§ DIRECTIONS FOR THIS TASK:
When the line containing "[00:00:03.70]" is found in the data below, copy it and each line after it through the line containing "[233.13-233.33s]", exactly and with no others.

[Stored items]
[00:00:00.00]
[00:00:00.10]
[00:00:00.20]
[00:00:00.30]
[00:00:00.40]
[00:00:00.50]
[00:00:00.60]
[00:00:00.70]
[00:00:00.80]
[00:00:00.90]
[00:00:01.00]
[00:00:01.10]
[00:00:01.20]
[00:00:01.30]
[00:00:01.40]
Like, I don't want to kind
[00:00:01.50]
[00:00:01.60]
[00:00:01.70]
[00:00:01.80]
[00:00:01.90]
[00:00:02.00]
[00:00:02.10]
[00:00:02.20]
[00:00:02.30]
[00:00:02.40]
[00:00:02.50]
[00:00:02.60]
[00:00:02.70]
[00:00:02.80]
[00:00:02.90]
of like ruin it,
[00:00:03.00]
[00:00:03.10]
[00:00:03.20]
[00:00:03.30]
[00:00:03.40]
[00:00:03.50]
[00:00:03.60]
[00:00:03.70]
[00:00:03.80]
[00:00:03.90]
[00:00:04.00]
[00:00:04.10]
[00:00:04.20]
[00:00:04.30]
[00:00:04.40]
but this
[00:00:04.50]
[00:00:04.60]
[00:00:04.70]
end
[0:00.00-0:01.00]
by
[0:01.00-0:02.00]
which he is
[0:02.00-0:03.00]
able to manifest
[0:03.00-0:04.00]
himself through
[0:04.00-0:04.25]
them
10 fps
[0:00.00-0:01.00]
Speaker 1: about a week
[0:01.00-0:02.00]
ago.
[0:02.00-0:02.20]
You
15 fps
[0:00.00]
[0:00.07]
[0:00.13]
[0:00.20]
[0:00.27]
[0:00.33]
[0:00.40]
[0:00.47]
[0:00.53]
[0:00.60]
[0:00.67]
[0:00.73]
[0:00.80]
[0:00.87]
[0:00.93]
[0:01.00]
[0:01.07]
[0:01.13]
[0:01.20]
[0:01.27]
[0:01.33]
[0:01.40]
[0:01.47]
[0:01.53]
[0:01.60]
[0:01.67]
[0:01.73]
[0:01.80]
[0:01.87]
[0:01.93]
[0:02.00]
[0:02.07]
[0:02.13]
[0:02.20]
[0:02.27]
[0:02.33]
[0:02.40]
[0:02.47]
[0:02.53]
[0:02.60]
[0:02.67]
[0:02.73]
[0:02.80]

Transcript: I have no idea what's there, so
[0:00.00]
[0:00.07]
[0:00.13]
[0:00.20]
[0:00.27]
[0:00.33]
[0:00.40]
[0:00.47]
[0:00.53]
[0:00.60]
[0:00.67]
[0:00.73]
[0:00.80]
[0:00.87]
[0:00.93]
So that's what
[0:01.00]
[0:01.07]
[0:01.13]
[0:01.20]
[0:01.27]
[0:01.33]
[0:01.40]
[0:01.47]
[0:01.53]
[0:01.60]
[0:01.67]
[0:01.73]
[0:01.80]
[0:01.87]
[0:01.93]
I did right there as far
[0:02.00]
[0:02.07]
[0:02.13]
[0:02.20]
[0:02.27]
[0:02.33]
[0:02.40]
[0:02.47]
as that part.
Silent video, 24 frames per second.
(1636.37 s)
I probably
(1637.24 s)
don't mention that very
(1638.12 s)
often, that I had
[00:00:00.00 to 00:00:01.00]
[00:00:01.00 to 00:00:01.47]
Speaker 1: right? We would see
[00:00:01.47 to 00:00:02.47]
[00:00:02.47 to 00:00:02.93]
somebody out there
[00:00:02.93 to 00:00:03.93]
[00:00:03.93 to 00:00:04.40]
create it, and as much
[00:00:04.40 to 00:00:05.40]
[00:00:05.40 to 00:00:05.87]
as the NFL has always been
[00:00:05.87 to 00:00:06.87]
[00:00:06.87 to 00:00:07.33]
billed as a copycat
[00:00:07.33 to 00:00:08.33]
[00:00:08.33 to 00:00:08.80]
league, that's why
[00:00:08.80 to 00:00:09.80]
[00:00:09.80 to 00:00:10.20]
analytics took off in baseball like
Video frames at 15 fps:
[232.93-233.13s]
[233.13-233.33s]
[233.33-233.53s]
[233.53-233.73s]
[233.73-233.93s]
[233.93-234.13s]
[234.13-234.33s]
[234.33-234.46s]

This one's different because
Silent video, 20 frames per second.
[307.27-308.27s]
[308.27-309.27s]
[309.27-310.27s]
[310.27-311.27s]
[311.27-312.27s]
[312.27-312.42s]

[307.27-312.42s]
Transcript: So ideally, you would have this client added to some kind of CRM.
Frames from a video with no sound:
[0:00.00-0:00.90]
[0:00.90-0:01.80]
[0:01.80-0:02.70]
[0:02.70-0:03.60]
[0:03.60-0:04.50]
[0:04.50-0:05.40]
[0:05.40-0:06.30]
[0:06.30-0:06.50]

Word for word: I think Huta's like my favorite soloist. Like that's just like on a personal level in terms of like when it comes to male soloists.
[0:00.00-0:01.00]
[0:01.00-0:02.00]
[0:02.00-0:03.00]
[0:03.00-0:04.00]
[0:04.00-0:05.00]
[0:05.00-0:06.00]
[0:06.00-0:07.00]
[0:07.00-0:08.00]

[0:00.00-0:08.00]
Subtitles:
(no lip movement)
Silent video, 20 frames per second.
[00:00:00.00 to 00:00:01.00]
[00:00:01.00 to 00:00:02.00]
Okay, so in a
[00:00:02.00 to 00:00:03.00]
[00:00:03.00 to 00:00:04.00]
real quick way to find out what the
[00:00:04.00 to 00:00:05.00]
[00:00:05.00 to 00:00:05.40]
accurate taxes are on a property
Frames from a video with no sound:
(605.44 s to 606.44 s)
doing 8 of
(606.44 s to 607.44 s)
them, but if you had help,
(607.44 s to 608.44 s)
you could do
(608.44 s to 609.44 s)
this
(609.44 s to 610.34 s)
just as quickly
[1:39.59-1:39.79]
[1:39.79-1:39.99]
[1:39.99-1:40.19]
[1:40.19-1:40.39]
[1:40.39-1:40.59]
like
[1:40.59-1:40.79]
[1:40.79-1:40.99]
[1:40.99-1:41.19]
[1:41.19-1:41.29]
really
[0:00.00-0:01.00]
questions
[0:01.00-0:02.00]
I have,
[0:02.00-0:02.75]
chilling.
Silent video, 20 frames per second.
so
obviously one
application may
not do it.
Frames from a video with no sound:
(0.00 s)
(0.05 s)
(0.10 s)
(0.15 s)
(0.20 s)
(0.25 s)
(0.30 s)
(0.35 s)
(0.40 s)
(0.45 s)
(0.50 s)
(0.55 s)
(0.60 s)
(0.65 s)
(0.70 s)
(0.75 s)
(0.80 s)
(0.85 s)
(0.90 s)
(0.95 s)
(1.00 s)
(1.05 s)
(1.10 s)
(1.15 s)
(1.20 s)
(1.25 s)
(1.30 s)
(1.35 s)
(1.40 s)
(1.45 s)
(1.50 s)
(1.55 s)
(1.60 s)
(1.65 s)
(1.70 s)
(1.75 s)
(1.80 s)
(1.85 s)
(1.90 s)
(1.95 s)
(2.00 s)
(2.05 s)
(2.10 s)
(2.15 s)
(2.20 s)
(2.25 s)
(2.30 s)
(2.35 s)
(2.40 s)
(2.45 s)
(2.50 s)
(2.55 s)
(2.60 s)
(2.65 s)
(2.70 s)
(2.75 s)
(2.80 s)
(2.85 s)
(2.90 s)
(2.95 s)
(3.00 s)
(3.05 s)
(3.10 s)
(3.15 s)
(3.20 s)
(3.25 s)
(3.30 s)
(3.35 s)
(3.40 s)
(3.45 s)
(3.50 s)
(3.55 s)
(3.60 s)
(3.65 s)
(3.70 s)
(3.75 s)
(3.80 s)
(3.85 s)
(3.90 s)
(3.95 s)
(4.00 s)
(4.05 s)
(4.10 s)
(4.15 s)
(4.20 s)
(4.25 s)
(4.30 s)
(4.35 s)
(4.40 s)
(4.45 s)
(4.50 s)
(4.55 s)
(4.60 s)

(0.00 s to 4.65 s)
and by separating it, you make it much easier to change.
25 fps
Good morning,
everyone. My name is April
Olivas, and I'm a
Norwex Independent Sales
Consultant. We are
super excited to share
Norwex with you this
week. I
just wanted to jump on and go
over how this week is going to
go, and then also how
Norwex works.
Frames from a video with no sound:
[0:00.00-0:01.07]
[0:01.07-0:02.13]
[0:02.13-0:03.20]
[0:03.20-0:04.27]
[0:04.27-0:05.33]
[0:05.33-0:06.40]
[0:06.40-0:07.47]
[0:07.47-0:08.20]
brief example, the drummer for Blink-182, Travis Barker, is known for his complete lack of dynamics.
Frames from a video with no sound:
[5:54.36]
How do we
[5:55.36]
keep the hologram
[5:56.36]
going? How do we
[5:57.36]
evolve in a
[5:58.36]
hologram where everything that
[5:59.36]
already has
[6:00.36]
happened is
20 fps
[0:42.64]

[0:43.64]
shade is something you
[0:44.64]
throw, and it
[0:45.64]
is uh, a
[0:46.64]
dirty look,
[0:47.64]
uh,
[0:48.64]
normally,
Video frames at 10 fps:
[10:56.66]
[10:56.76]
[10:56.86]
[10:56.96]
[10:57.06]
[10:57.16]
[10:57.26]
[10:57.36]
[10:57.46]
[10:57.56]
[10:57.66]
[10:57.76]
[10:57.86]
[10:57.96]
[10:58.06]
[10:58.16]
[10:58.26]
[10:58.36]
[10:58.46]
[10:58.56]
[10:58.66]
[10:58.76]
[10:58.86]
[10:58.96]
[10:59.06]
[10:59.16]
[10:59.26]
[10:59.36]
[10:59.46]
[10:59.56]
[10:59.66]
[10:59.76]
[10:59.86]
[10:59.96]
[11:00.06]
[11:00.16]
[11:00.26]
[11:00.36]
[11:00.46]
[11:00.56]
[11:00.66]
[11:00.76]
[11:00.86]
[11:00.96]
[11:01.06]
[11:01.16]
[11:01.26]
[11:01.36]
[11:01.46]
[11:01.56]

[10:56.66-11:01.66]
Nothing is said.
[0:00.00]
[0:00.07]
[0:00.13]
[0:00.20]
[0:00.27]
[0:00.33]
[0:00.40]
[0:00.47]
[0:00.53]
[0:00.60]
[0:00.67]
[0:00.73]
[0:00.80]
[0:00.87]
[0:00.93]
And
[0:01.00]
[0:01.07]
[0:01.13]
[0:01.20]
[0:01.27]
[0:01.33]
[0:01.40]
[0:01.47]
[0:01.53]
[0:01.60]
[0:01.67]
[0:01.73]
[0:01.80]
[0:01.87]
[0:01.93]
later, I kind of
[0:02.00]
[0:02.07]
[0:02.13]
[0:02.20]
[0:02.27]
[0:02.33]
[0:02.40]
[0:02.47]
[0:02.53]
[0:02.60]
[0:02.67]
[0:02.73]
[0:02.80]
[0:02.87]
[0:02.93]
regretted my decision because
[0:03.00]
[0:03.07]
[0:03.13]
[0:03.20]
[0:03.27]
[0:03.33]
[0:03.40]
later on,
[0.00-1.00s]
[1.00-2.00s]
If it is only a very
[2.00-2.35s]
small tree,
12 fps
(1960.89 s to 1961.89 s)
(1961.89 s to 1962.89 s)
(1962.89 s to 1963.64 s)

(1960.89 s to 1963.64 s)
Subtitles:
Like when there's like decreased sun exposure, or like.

§ OUTPUT FOR THIS EXERCISE:
[00:00:03.70]
[00:00:03.80]
[00:00:03.90]
[00:00:04.00]
[00:00:04.10]
[00:00:04.20]
[00:00:04.30]
[00:00:04.40]
but this
[00:00:04.50]
[00:00:04.60]
[00:00:04.70]
end
[0:00.00-0:01.00]
by
[0:01.00-0:02.00]
which he is
[0:02.00-0:03.00]
able to manifest
[0:03.00-0:04.00]
himself through
[0:04.00-0:04.25]
them
10 fps
[0:00.00-0:01.00]
Speaker 1: about a week
[0:01.00-0:02.00]
ago.
[0:02.00-0:02.20]
You
15 fps
[0:00.00]
[0:00.07]
[0:00.13]
[0:00.20]
[0:00.27]
[0:00.33]
[0:00.40]
[0:00.47]
[0:00.53]
[0:00.60]
[0:00.67]
[0:00.73]
[0:00.80]
[0:00.87]
[0:00.93]
[0:01.00]
[0:01.07]
[0:01.13]
[0:01.20]
[0:01.27]
[0:01.33]
[0:01.40]
[0:01.47]
[0:01.53]
[0:01.60]
[0:01.67]
[0:01.73]
[0:01.80]
[0:01.87]
[0:01.93]
[0:02.00]
[0:02.07]
[0:02.13]
[0:02.20]
[0:02.27]
[0:02.33]
[0:02.40]
[0:02.47]
[0:02.53]
[0:02.60]
[0:02.67]
[0:02.73]
[0:02.80]

Transcript: I have no idea what's there, so
[0:00.00]
[0:00.07]
[0:00.13]
[0:00.20]
[0:00.27]
[0:00.33]
[0:00.40]
[0:00.47]
[0:00.53]
[0:00.60]
[0:00.67]
[0:00.73]
[0:00.80]
[0:00.87]
[0:00.93]
So that's what
[0:01.00]
[0:01.07]
[0:01.13]
[0:01.20]
[0:01.27]
[0:01.33]
[0:01.40]
[0:01.47]
[0:01.53]
[0:01.60]
[0:01.67]
[0:01.73]
[0:01.80]
[0:01.87]
[0:01.93]
I did right there as far
[0:02.00]
[0:02.07]
[0:02.13]
[0:02.20]
[0:02.27]
[0:02.33]
[0:02.40]
[0:02.47]
as that part.
Silent video, 24 frames per second.
(1636.37 s)
I probably
(1637.24 s)
don't mention that very
(1638.12 s)
often, that I had
[00:00:00.00 to 00:00:01.00]
[00:00:01.00 to 00:00:01.47]
Speaker 1: right? We would see
[00:00:01.47 to 00:00:02.47]
[00:00:02.47 to 00:00:02.93]
somebody out there
[00:00:02.93 to 00:00:03.93]
[00:00:03.93 to 00:00:04.40]
create it, and as much
[00:00:04.40 to 00:00:05.40]
[00:00:05.40 to 00:00:05.87]
as the NFL has always been
[00:00:05.87 to 00:00:06.87]
[00:00:06.87 to 00:00:07.33]
billed as a copycat
[00:00:07.33 to 00:00:08.33]
[00:00:08.33 to 00:00:08.80]
league, that's why
[00:00:08.80 to 00:00:09.80]
[00:00:09.80 to 00:00:10.20]
analytics took off in baseball like
Video frames at 15 fps:
[232.93-233.13s]
[233.13-233.33s]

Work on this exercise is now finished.